Go through the entries below and print, exactly, the lines starting at the one with "[00:21:41.05]" and ending at the one with "[00:21:46.75]", keeping both ends and no others.

------------------------------------------------

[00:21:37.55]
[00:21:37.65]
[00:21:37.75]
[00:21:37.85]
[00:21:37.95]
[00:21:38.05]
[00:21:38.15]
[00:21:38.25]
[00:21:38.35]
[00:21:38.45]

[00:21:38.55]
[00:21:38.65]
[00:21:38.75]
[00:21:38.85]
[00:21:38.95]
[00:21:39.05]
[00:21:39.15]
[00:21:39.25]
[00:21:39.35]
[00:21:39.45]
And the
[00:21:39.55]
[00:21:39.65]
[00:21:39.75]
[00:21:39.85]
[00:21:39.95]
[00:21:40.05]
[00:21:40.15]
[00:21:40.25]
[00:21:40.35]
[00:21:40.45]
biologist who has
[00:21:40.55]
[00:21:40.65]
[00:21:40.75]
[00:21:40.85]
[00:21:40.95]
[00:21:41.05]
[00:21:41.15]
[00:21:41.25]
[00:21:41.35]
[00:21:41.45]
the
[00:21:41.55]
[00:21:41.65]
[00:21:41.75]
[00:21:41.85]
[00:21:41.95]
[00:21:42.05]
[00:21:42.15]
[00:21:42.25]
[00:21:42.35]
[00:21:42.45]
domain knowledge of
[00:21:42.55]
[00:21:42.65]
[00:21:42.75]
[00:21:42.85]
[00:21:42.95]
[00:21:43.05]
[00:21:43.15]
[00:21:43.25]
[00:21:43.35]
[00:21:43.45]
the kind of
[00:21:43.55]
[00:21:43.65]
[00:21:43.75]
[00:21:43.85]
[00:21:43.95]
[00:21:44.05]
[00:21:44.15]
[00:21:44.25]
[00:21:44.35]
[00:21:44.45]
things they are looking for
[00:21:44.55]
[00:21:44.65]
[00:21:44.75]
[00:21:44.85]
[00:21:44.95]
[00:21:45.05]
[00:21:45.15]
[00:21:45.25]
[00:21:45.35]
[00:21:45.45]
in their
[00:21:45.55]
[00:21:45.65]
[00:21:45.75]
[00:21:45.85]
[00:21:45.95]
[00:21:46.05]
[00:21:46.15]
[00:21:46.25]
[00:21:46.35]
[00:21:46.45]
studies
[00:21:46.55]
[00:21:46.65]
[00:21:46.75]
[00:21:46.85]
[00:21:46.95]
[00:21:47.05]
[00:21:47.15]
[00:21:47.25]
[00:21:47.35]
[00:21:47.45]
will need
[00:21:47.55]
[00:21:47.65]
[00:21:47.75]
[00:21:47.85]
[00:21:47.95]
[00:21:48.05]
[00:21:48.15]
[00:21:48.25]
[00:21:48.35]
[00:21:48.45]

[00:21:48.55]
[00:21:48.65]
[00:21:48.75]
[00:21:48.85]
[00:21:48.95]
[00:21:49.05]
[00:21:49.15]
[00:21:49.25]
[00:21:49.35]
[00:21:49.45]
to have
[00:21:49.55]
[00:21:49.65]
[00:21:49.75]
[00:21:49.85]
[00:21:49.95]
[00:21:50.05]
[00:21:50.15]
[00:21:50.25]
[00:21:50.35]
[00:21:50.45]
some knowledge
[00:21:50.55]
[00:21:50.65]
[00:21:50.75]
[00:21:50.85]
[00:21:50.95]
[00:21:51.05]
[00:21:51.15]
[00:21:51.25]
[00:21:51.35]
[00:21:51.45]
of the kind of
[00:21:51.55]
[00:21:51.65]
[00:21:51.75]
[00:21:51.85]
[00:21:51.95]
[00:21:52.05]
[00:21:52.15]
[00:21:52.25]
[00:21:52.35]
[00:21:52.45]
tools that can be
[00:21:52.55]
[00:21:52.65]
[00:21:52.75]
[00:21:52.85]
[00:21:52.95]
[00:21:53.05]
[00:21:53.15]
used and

------------------------------------------------

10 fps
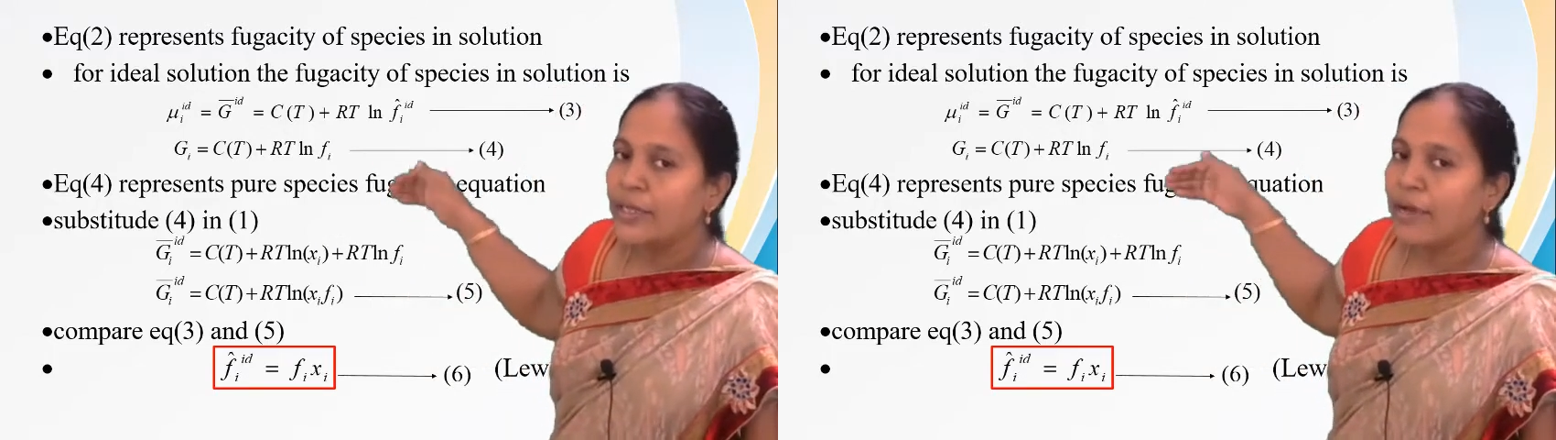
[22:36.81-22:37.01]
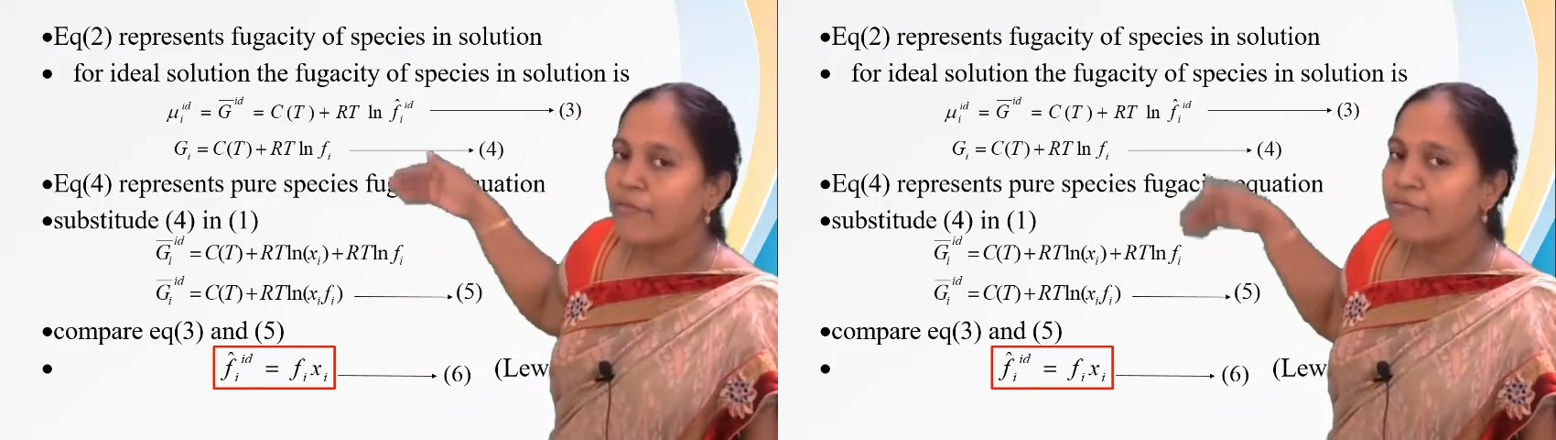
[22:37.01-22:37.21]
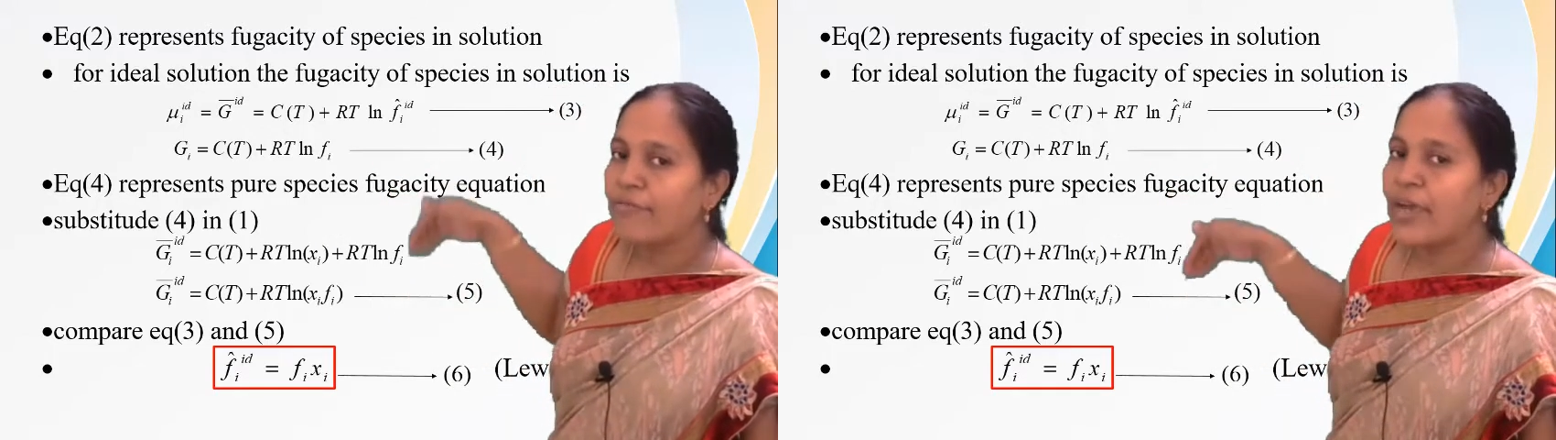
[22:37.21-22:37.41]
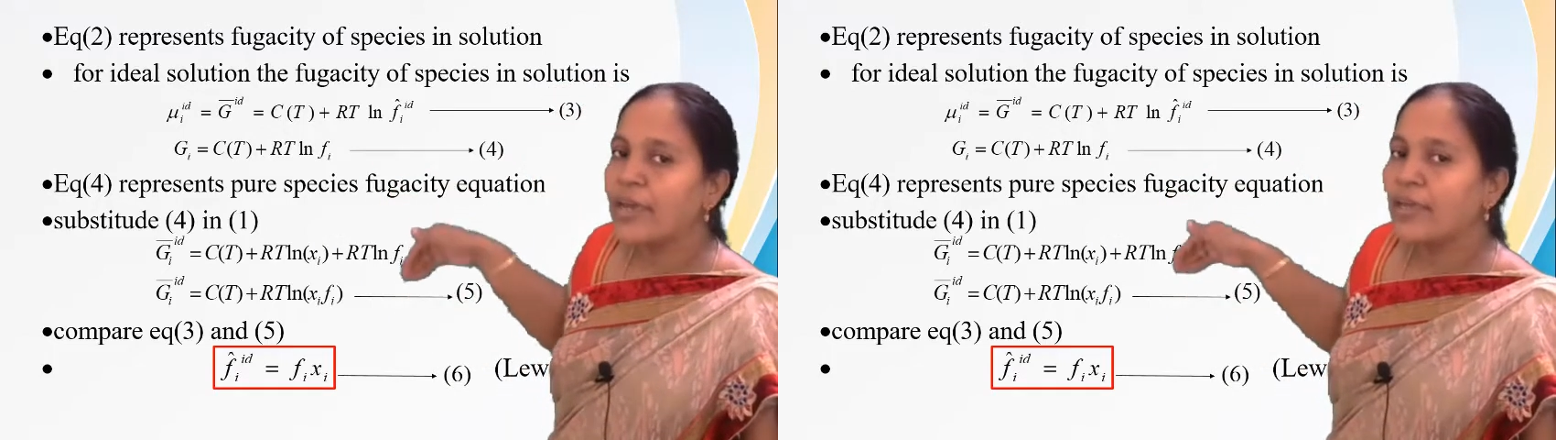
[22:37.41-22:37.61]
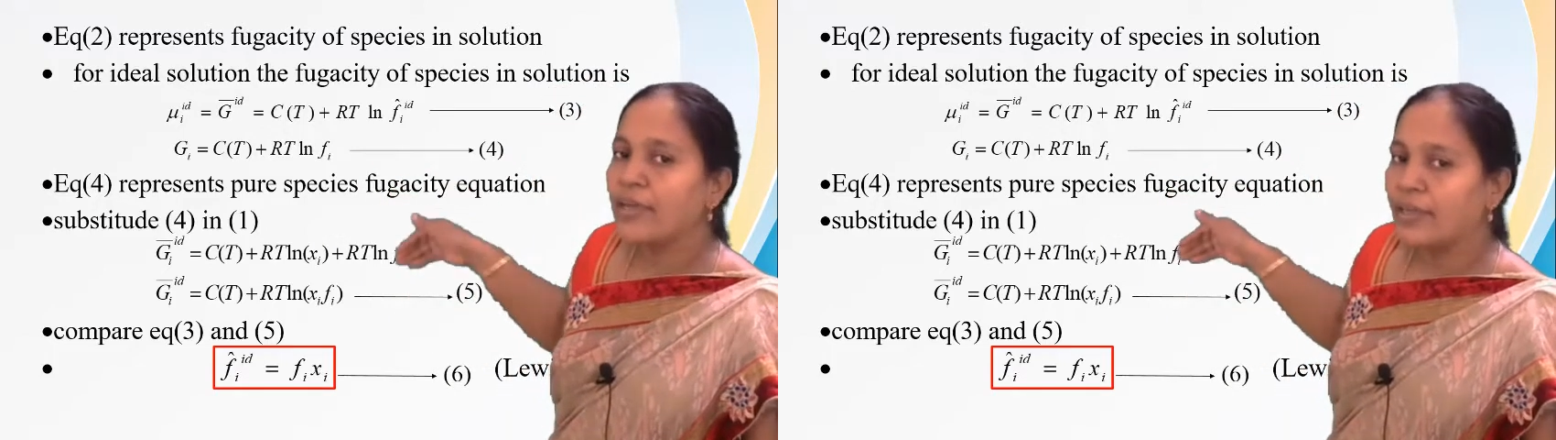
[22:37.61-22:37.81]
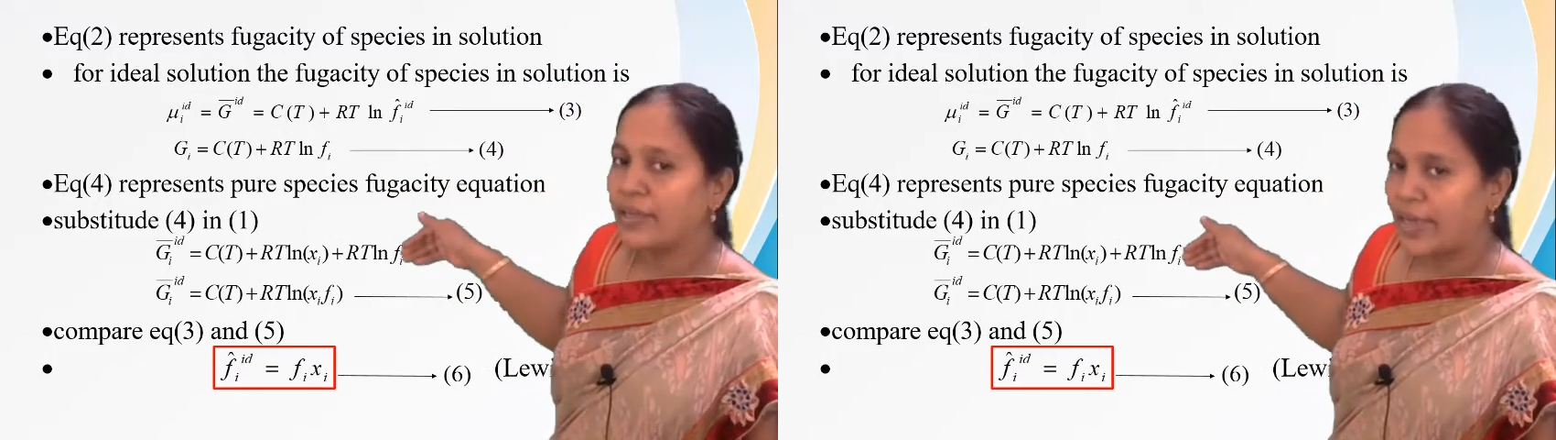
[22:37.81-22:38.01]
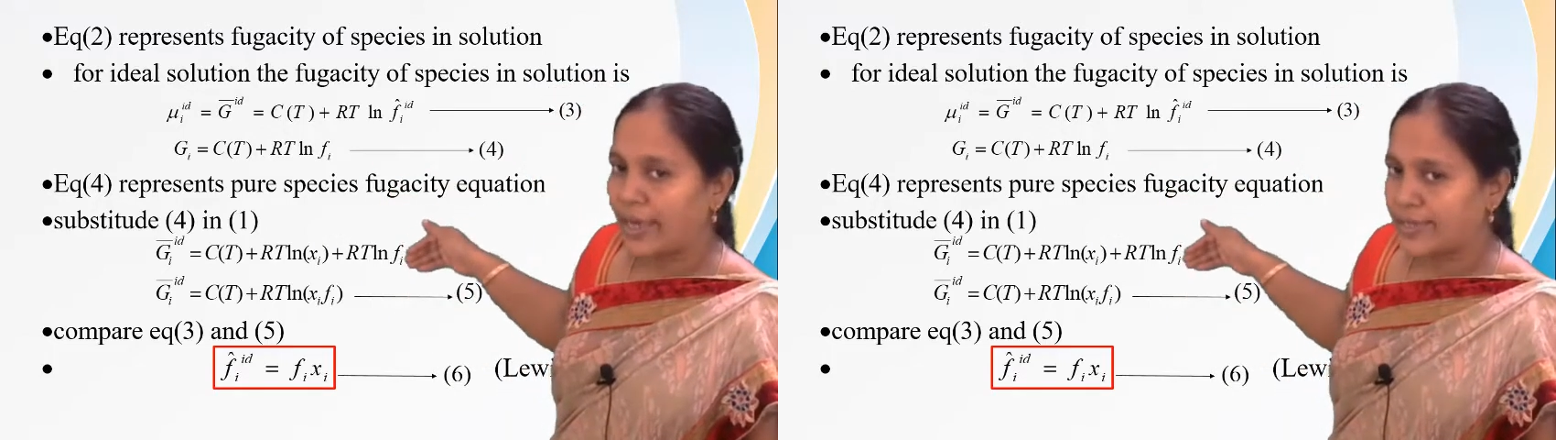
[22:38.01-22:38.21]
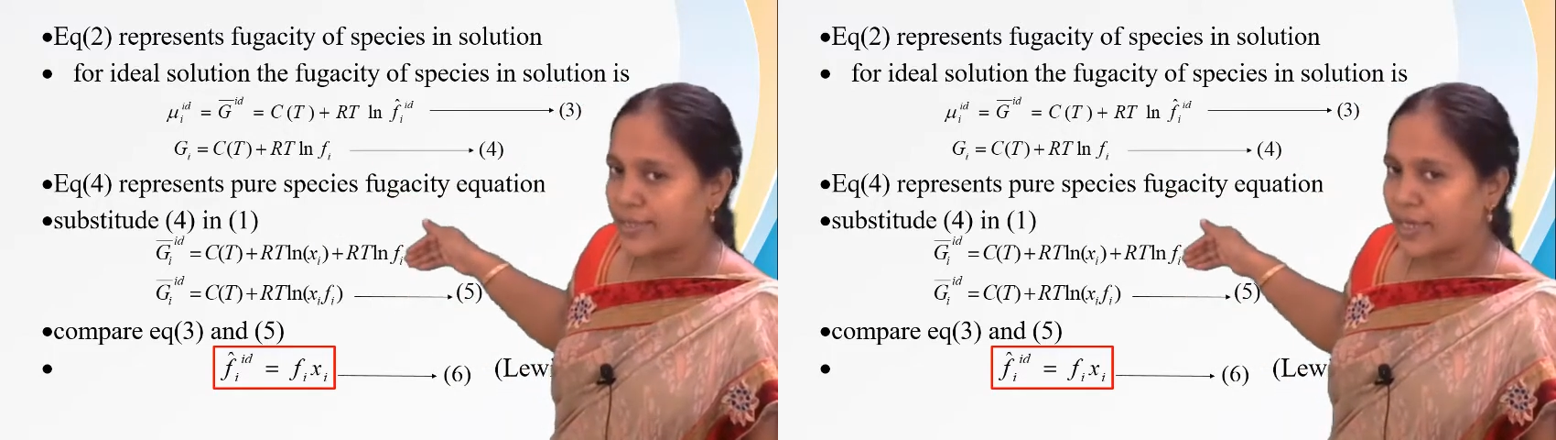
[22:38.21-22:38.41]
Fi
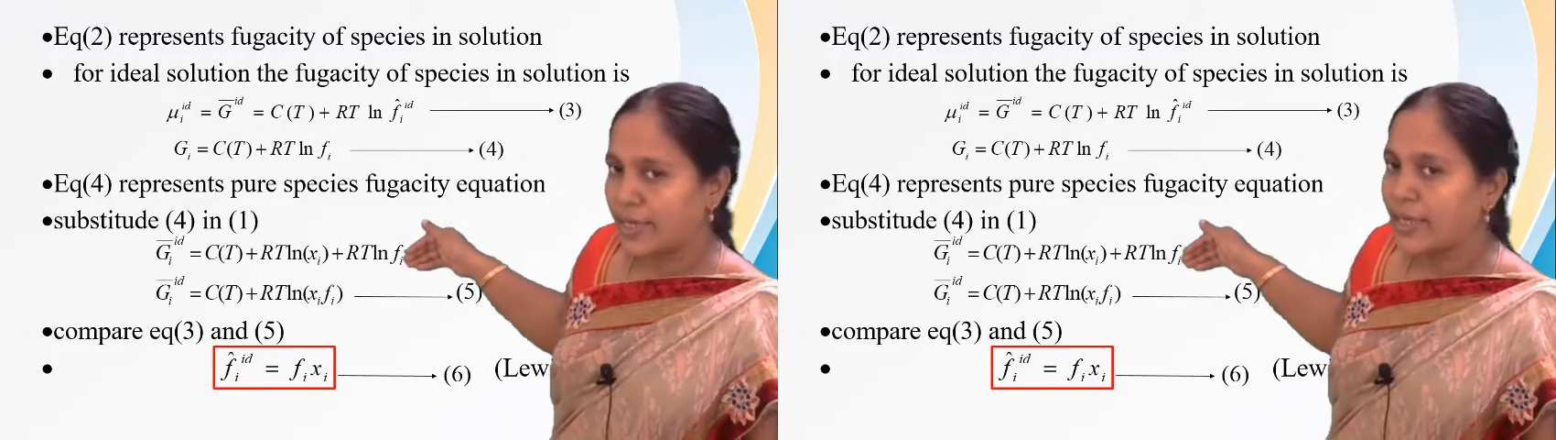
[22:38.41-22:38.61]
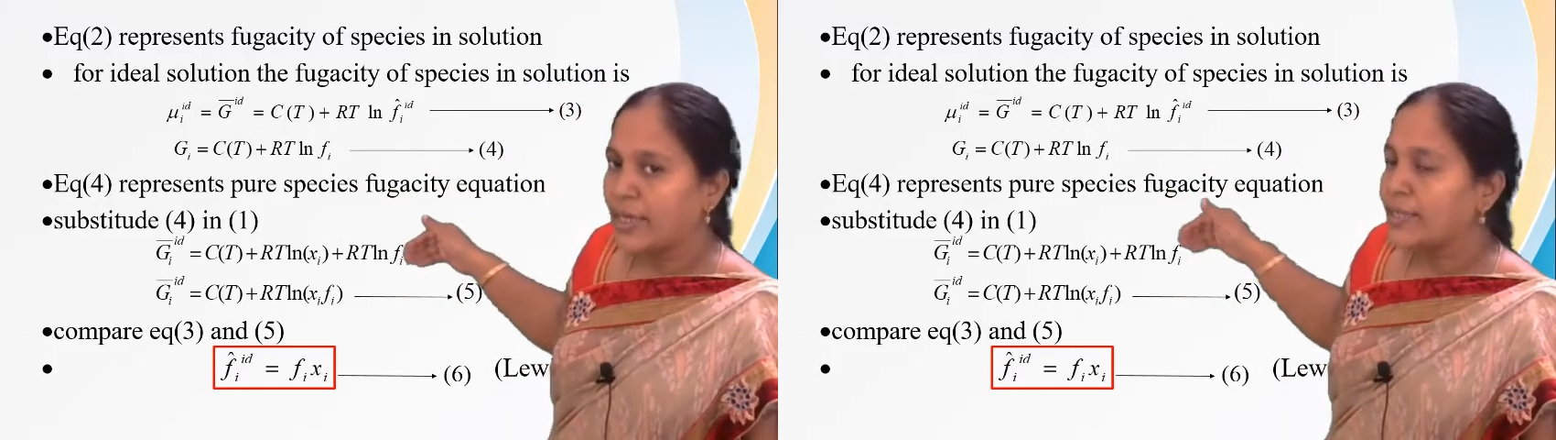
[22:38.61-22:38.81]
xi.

------------------------------------------------

■ Task solution
[00:21:41.05]
[00:21:41.15]
[00:21:41.25]
[00:21:41.35]
[00:21:41.45]
the
[00:21:41.55]
[00:21:41.65]
[00:21:41.75]
[00:21:41.85]
[00:21:41.95]
[00:21:42.05]
[00:21:42.15]
[00:21:42.25]
[00:21:42.35]
[00:21:42.45]
domain knowledge of
[00:21:42.55]
[00:21:42.65]
[00:21:42.75]
[00:21:42.85]
[00:21:42.95]
[00:21:43.05]
[00:21:43.15]
[00:21:43.25]
[00:21:43.35]
[00:21:43.45]
the kind of
[00:21:43.55]
[00:21:43.65]
[00:21:43.75]
[00:21:43.85]
[00:21:43.95]
[00:21:44.05]
[00:21:44.15]
[00:21:44.25]
[00:21:44.35]
[00:21:44.45]
things they are looking for
[00:21:44.55]
[00:21:44.65]
[00:21:44.75]
[00:21:44.85]
[00:21:44.95]
[00:21:45.05]
[00:21:45.15]
[00:21:45.25]
[00:21:45.35]
[00:21:45.45]
in their
[00:21:45.55]
[00:21:45.65]
[00:21:45.75]
[00:21:45.85]
[00:21:45.95]
[00:21:46.05]
[00:21:46.15]
[00:21:46.25]
[00:21:46.35]
[00:21:46.45]
studies
[00:21:46.55]
[00:21:46.65]
[00:21:46.75]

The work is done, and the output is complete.